A cyclist rides 8.9 km east for 18.9 minutes, then he turns and heads west for 4.2 km in 5.9 minutes. Finally, he rides east for 13.4 km, which takes 35.7 minutes. Take east to be the positive direction. What is the displacement (in km)? What is the average velocity (in km/hr)?

Answer 1

Given,

1st displacement of the cyclist, d₁=8.9 km

Time interval in which cyclist covers the 1st displacement, t₁=18.9 min=0.315 hr

2nd displacement, d₂=-4.2 km

Time interval in the cyclist covers the 2nd displacement, t₂=5.9 min=0.098 hr

3rd displacement, d₃=13.4 km

Time interval in which he covers the 3rd displacement, t₃=35.7 min=0.595 hr

We here considered east as the positive direction and the west as the negative direction as mentioned in the question.

To calculate the displacement, we need to find the dum of all the displacement.

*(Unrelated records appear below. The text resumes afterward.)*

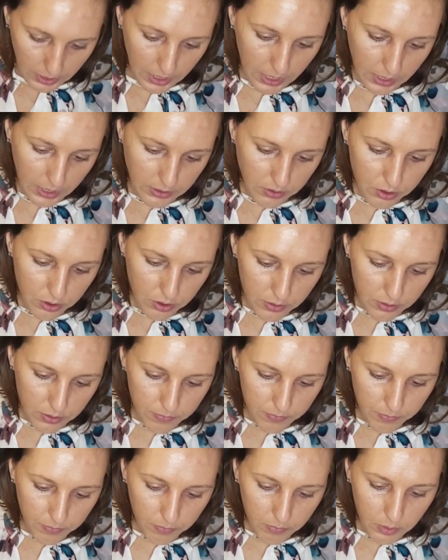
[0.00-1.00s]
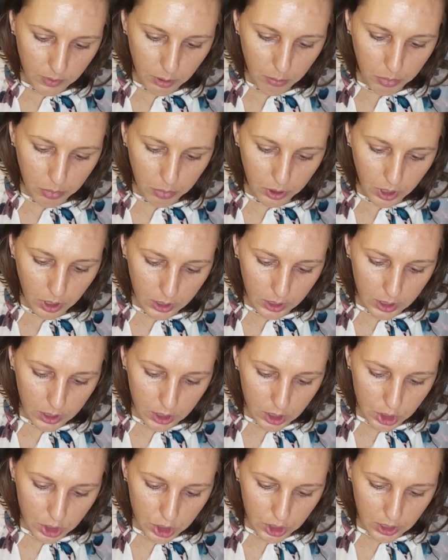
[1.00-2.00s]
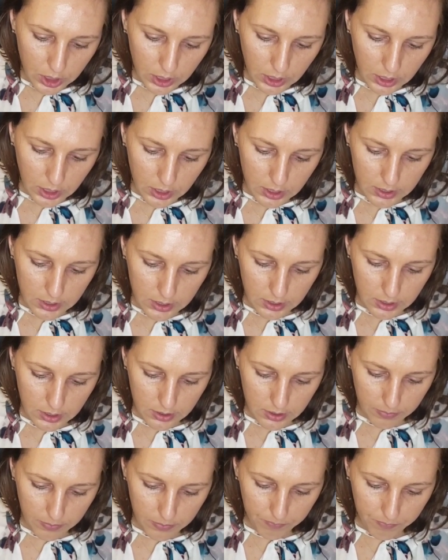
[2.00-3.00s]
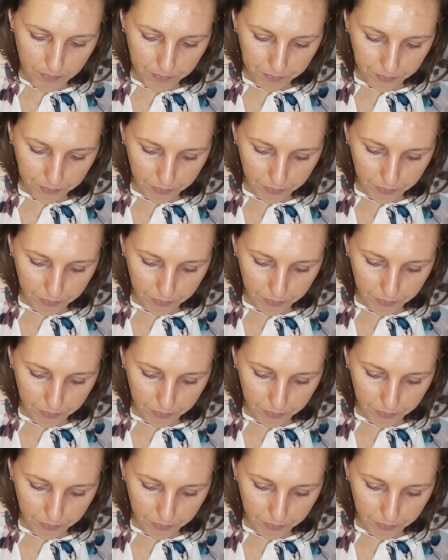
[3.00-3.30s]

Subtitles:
Answer. Blockage in the system.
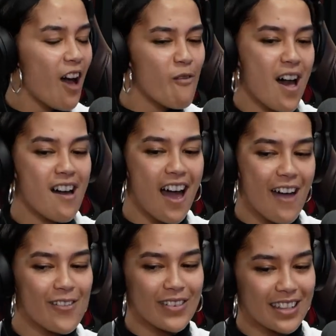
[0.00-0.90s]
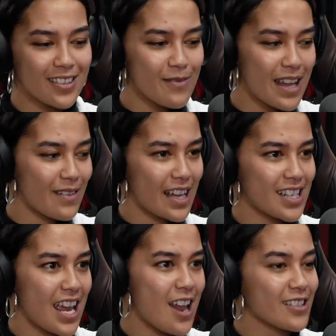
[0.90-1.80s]
like, well, I haven't really thought about it
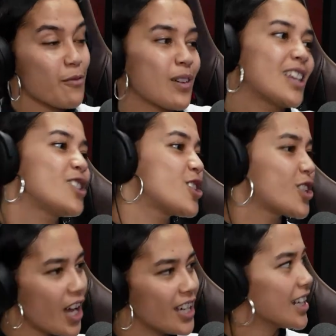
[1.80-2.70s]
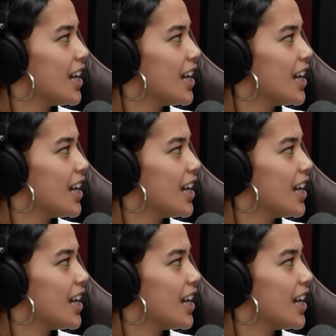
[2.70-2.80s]
much yet. And I was like, well, you should.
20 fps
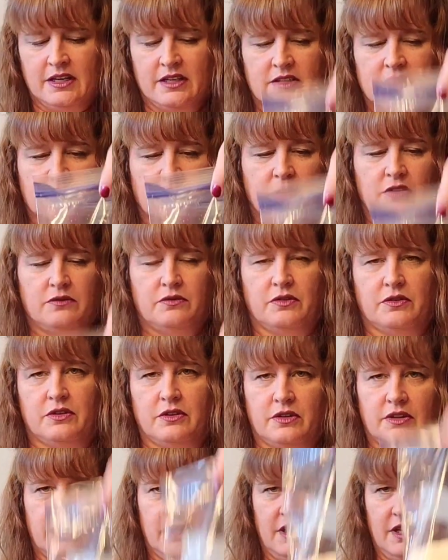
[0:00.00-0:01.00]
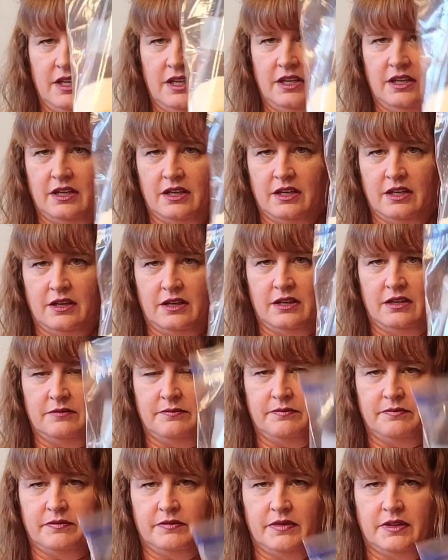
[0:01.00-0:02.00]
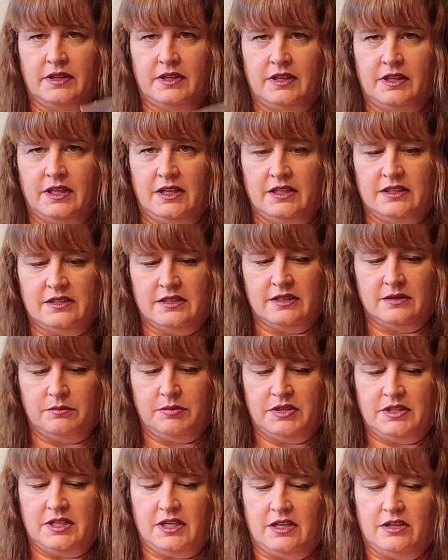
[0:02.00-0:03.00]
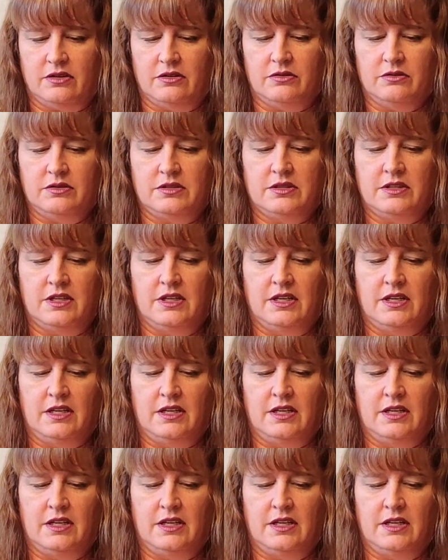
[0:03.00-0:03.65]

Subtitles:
So for the instant potatoes,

Therefore, the displacement is,

`\begin{gathered} D=d_1+d_2+d_3 \\ =8.9+(-4.2)+13.4 \\ =18.1\text{ km} \end{gathered}`

Therefore the total displacement of the cyclist is 18.1 km

The average velocity is given by the displacement dived by the total time duration.

i.e.,

`v=(D)/(t_1+t_2+t_3)`

On substituting the known values in the above equation.

`v=(18.1)/(0.315+0.098+0.595)=17.96\text{ km/hr}`

Therefore the average velocity is 17.96 km.